Des migrants et des réfugiés ramenés en Libye, dans des centres de détention surpeuplés
Au cours des deux dernières semaines, les équipes de MSF en Libye ont constaté une nette augmentation du nombre de personnes détenues dans les centres de détention de Misrata et de Khoms, à la suite d'une série de débarquements de personnes sur les côtes libyennes. Des réfugiés, des migrants et des demandeurs d'asile vulnérables ont été interceptés ou secourus en mer et ramenés en Libye et ce, en violation du droit international. La population des centres de détention de la région est passée de 650 au début de l'année à 930 aujourd'hui.
Il y a deux jours, 106 personnes ont débarqué à Khoms depuis un navire commercial. On craint qu'au moins 6 personnes se soient noyées lorsqu’elles se trouvaient en mer. «Lors du débarquement, plusieurs personnes avaient besoin de soins médicaux urgents et nous sommes intervenus pour fournir une assistance médicale», explique Julien Raickman, responsable des activités de MSF à Misrata, Khoms et Beni Walid. MSF a organisé dix référencements vers un hôpital voisin. En dépit de cette réponse, un garçon de 15 ans est décédé plus tard à l'hôpital. Hier, un autre groupe de 144 personnes, également secourues par un navire marchand, ont débarqué à Misrata. Parmi ces 250 personnes qui ont débarqué à Misrata et à Khoms, il y a des femmes, dont certaines sont enceintes, des bébés et de jeunes enfants de moins de 7 ans. Ils ont été transférés dans des centres de détention de la région.
Quelques jours auparavant, 117 autres personnes s'étaient noyées dans un autre incident, ce qui démontre clairement la négligence délibérée de la part des autorités européennes de fournir une capacité de sauvetage et de sauvetage vitale dans la Méditerranée centrale.
Les personnes récemment débarquées en Libye sont maintenant enfermées dans des centres de détention surpeuplés. Les capacités pour faire face aux nouveaux arrivants sont débordées, ce qui aggrave encore les conditions de détention déjà pénibles. Les personnes détenues n’ont pratiquement pas accès aux espaces extérieurs et n’ont guère accès à de l’eau potable et à de la nourriture. Celle-ci est insuffisante et totalement inadéquate pour répondre aux besoins nutritionnels des personnes gravement malades, des enfants et des femmes enceintes.
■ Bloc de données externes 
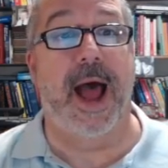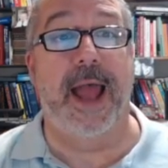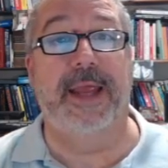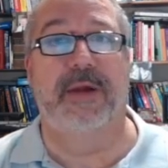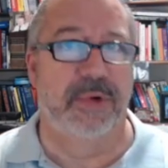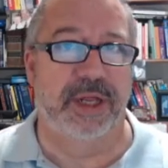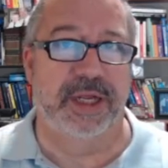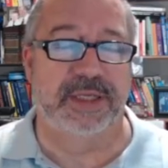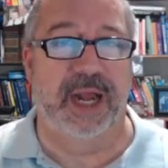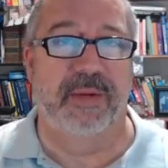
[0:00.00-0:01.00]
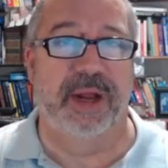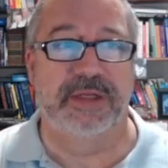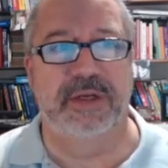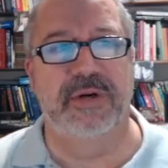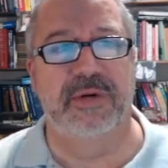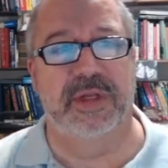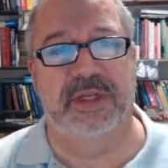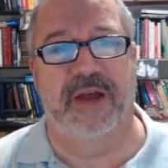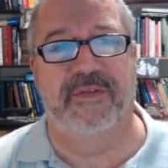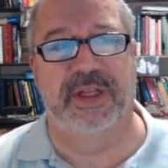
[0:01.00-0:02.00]
I get really excited when I start doing the
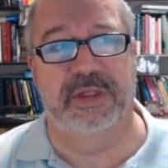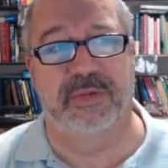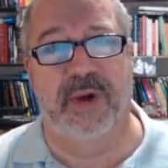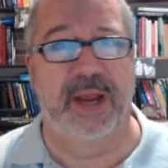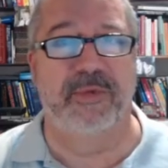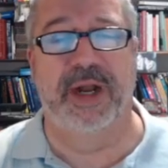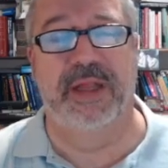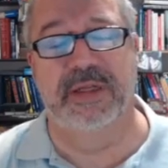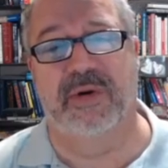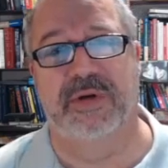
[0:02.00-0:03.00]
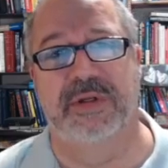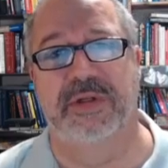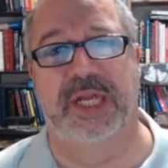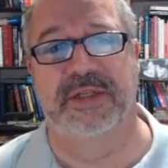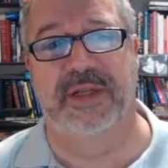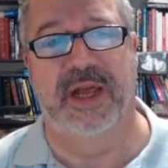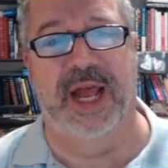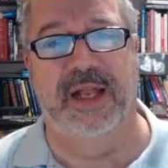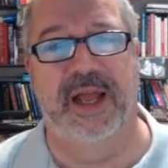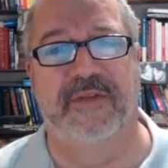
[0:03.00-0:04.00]
stuff. And this is why I'm creating these courses
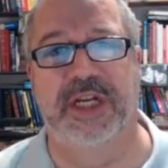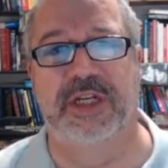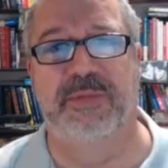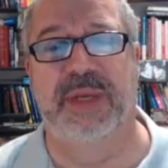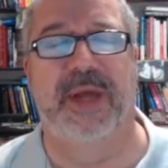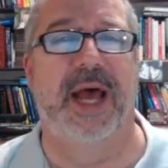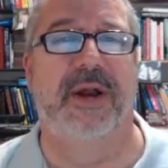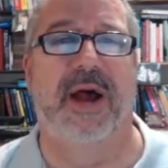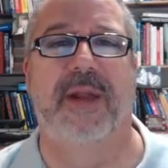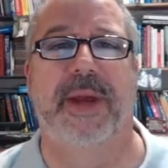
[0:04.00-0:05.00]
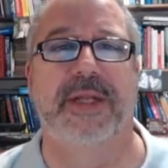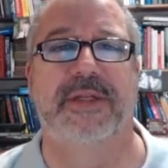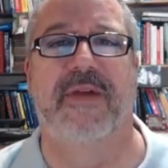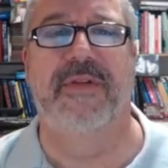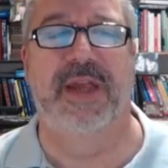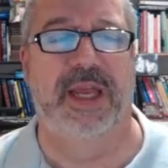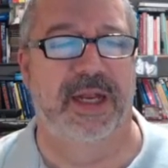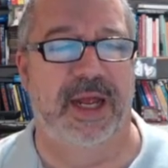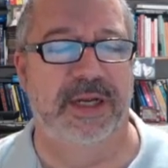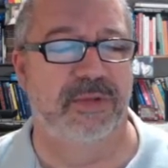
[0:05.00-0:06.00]
I love teaching people how to automate stuff.
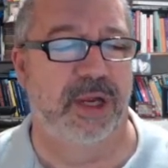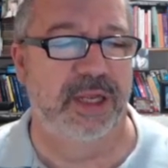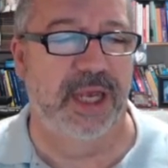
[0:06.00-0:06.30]
And I just want you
Parmi les personnes récemment débarquées, certaines souffrent de malnutrition, d'hypothermie ou de diarrhée sévère. Certaines rapportent qu'avant de tenter de traverser la Méditerranée, elles avaient été retenues prisonnières par des trafiquants pendant des semaines, parfois des mois, et privées de nourriture, systématiquement maltraitées et torturées. «Les gens ont été ramenés dans le pays qu'ils tentent de fuir, ils sont désespérés. Ils doivent être assistés et protégés, et non renvoyés dans un cycle de détention », ajoute Julien Raickman.
Les centres de détention de Tripoli font également face à une augmentation de la population. Presque tous les centres de détention sont mal isolés pour les conditions hivernales, ce qui entraîne une morbidité accrue liée à une exposition prolongée au froid. Dans un centre de détention de la capitale, les équipes médicales de MSF ont observé des signes de perte de poids inquiétante chez les détenus en raison d'un manque de nourriture. Les récents affrontements qui ont éclaté dans le sud de Tripoli ont fait 14 morts et 58 blessés selon les représentants de l’Organisation Mondiale de la Santé en Libye. Des civils ont parfois été arrêtés dans la zone de conflit, notamment environ 228 réfugiés, migrants et demandeurs d'asile retenus arbitrairement dans le centre de détention de Qasr Bin Gashir, situé auparavant sur les lignes de front. La pompe de forage du centre n’était plus alimentée en électricité et les détenus n’avaient plus accès à de l’eau potable jusqu’à ce que MSF soit en mesure de réagir en leur fournissant de l’eau en urgence. Les équipes médicales de MSF se sont rendues au centre à deux reprises au cours des dernières 48 heures pour mener des consultations et fournir des médicaments aux patients atteints de tuberculose.
La Libye n'est pas un lieu sûr pour le retour des réfugiés et des migrants: les niveaux de violence auxquels ils sont exposés pendant leur séjour dans le pays sont bien documentés. «Cela va au-delà de tout cynisme de l'Union européenne et ses États membres qui continuent à mettre en œuvre des politiques visant à intercepter et à renvoyer de force des personnes vulnérables en détention en Libye, tout en continuant à obstruer délibérément des navires de recherche et de sauvetage vitaux et indispensables dans la Méditerranée centrale, » déclare Sam Turner, responsable des activités de MSF à Tripoli et des opérations de recherche et de sauvetage en Méditerranée.